Cette fermeture n’est que la dernière alerte. En février 2024, les cours avaient déjà été suspendus en raison de la dégradation avancée des bâtiments. La situation a récemment été dramatisée par la chute d’un étudiant, blessé après qu’un morceau de gravats s’est détaché d’un mur.

Le problème de fond est la résiliation du contrat de location par le propriétaire privé. Selon le SNEC-IST, l’État s’était engagé à assurer le paiement des loyers peu après l’installation de l’école il y a plus de dix ans. Cependant, aucun paiement n’aurait été honoré jusqu’à ce jour. « Ce qui devait arriver arriva », a déploré Hugues Maganga, président du syndicat, évoquant l’abandon progressif d’un établissement qui forme des cadres techniques depuis trois décennies.

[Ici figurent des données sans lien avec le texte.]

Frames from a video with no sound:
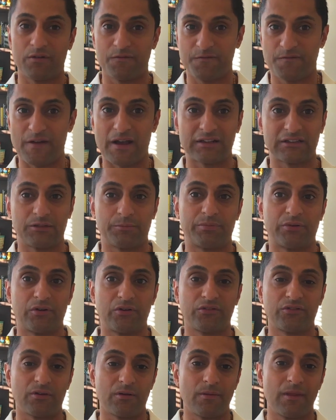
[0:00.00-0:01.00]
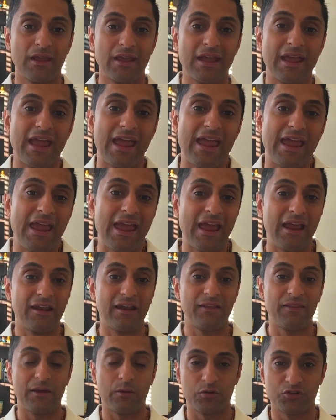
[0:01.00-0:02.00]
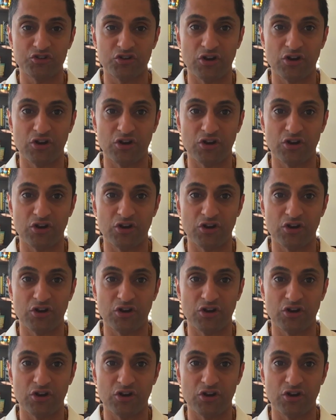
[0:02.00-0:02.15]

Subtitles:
affect the person. And they would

Derrière les murs fragilisés : l'avenir de l'IST se fissure
Le bâtiment de l’IST fermé jusqu’à nouvel ordre.

Dans sa communication, le syndicat a rappelé l’importance stratégique de l’institut pour le développement industriel du pays. L’IST est un acteur majeur de la recherche nationale et forme des techniciens et ingénieurs dans des filières cruciales comme le génie énergétique, le biomédical, le génie civil et agricole, ou encore les sciences informatiques. Malgré son rôle clé, l’institut souffre d’un manque criant de moyens : infrastructures, logements étudiants, moyens roulants, services sociaux et financements. Une situation qui, selon les enseignants, contredit les ambitions de la République.

Face à l’urgence, le SNEC-IST appelle à une rencontre de crise immédiate. Elle devrait mobiliser la tutelle, le ministère des Finances, le ministère de l’Habitat et des Travaux publics, sous l’égide de la Présidence de la République. « Ce qui se fait sans nous, pour nous, est contre nous », ont averti les enseignants, affirmant leur détermination à défendre l’avenir de l’institution et des milliers d’étudiants inscrits. L’issue de cette crise, qui dure depuis près d’une décennie, dépend désormais d’une réponse rapide et concrète des autorités. C’est tout l’avenir de l’enseignement technologique gabonais qui est en jeu.